It turns out thousands of federal employees will be paid for a month of not working after being fired by Elon Musk’s Department of Government Efficiency (DOGE), due to legal actions challenging the firings, and it appears some employees will continue to do no work for an indefinite period while remaining on payrolls.
A return-to-work letter sent Monday to Jonathan Weaver, a Juneau resident fired from the U.S. Department of Transportation on Feb. 15, states that action is being rescinded and he will be placed on active duty again as of Thursday, with full back pay for the period he was inactive. However, he said Monday that doesn’t necessary mean work at the office will return to normal.
“They also told me they shipped our ID cards and our laptops back to Washington, D.C., so I kind of doubt that they’re going to be back by Thursday,” he said.
Meanwhile, a somewhat similar notice sent last week to fired U.S. Department of Agriculture employees — including U.S. Forest Service workers in Juneau — states only that they will be paid since the date of their dismissal, without specific dates of when to return to work. Isabel Dziak, among a group of fired employees at the Mendenhall Glacier Visitor Center whose reinstatement was ordered by an independent federal board March 5, said Monday she has received no specific return-to-work orders yet.
U.S. Sen. Lisa Murkowski, R-Alaska, stopped by the visitor center on Monday to talk to officials about the impacts of the firings. In a video posted on her official Facebook page, she noted the center has only a single employee with less than a month before the first cruise ship of the season arrives.
“That first ship will be carrying about 4,000 visitors coming here,” she said. “This is the most popular visitors’ trip here in Juneau, so I’m having a conversation with people about those DOGE cuts and what they mean on the ground.”
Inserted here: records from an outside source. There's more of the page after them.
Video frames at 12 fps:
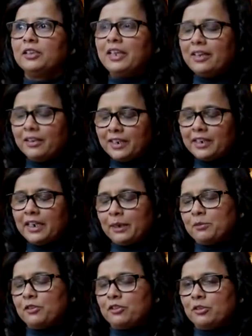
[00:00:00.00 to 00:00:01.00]
thing that
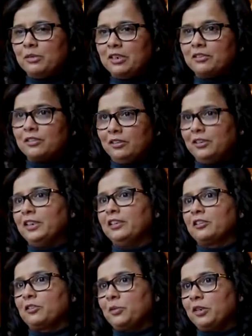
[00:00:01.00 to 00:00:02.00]
happens to me as a learning
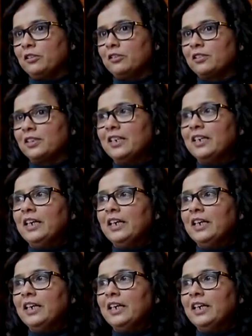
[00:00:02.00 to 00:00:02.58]
experience.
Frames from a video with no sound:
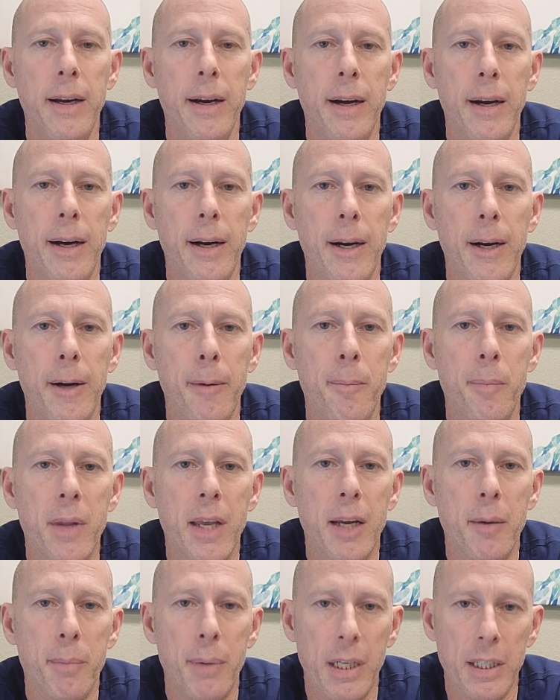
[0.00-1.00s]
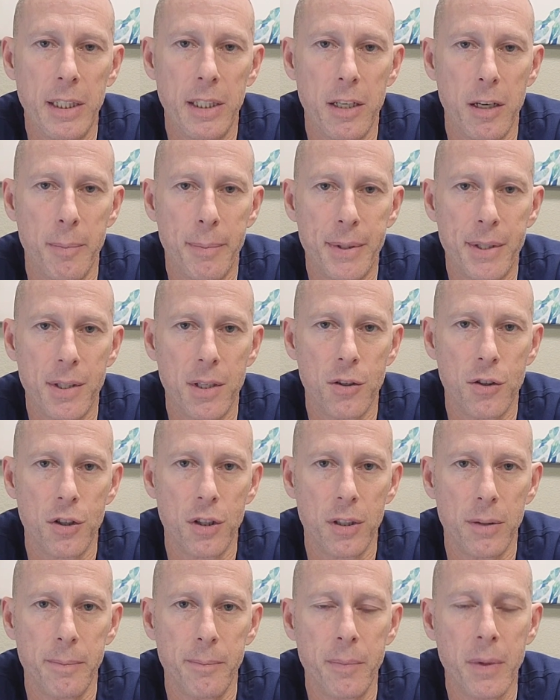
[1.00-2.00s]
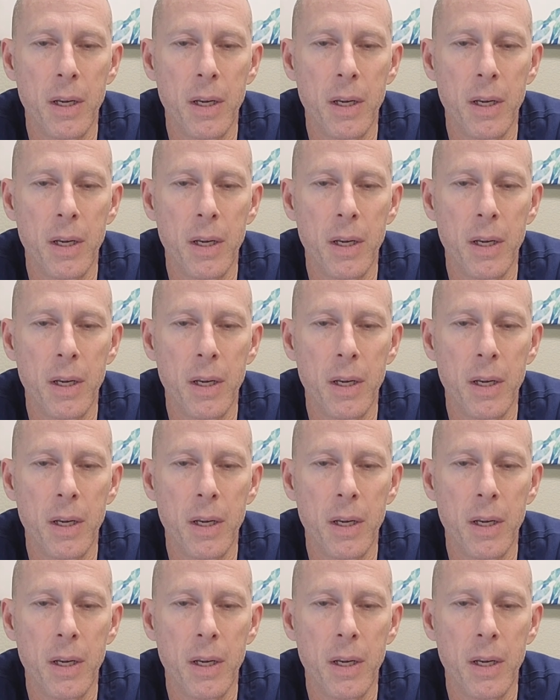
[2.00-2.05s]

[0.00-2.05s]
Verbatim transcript: um, and body composition.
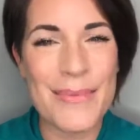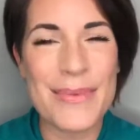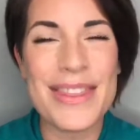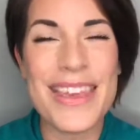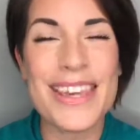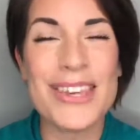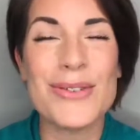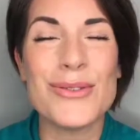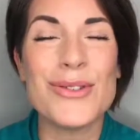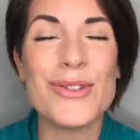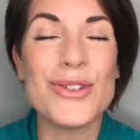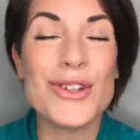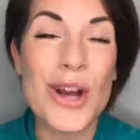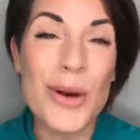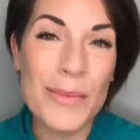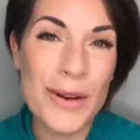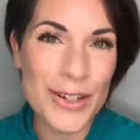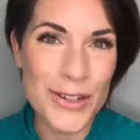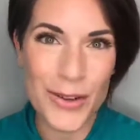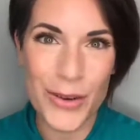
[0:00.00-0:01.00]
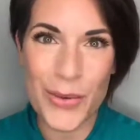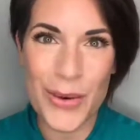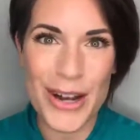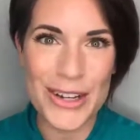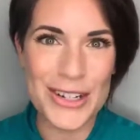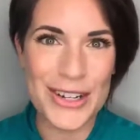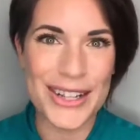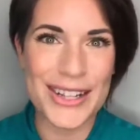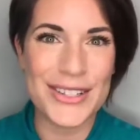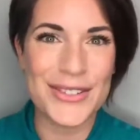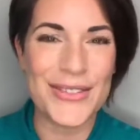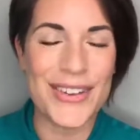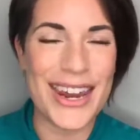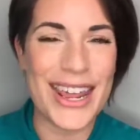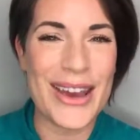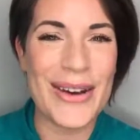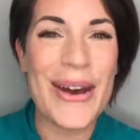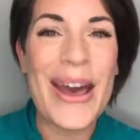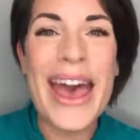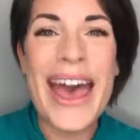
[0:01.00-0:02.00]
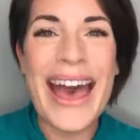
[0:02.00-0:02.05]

Thank you so much for watching this video.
Murkowski’s visit to Juneau will continue Tuesday when she is scheduled to give an annual address to a joint session of the Alaska Legislature.
The USDA, in an announcement last Tuesday, stated back pay is being provided to the affected employees and they returned to paid status as of last Wednesday.
“The Department will place all terminated probationary employees in pay status and provide each with back pay, from the date of termination,” the statement notes. “The Department will work quickly to develop a phased plan for return-to-duty, and while those plans materialize, all probationary employees will be paid.”
Widespread news reports say USDA employees in other states are similarly uncertain about their work status, as are employees at some other agencies such as the U.S. Department of Housing and Urban Development.
Weaver said he was fired from his job as an area engineer on Feb. 15, about 11 months after he started the DOT position. Three other probationary workers were also fired from what he believes was an 18-person full-time office in Juneau. He said he has found another job with private company, but at present is planning to return to his DOT position in order to ensure he doesn’t lose his back pay and accumulated benefits.
He also — before his firing — had scheduled a vacation with plans to depart Thursday night, but isn’t sure how that might be disrupted by the events of the past month.
More than 21,000 probationary federal employees — generally hired or promoted during the past year, and thus lacking civil service protections, have been fired by the Trump administration since Feb. 13, according to a tally by The New York Times updated last Wednesday.
Courts and a federal agency ruling have largely halted and/or reversed those efforts, although administration officials are in the process of carrying out a much larger downsizing. So far that has included gutting agencies such as the United States Agency for International Development (USAID) and U.S. Agency for Global Media (the parent company of Voice of America), and half of the U.S. Department of Education.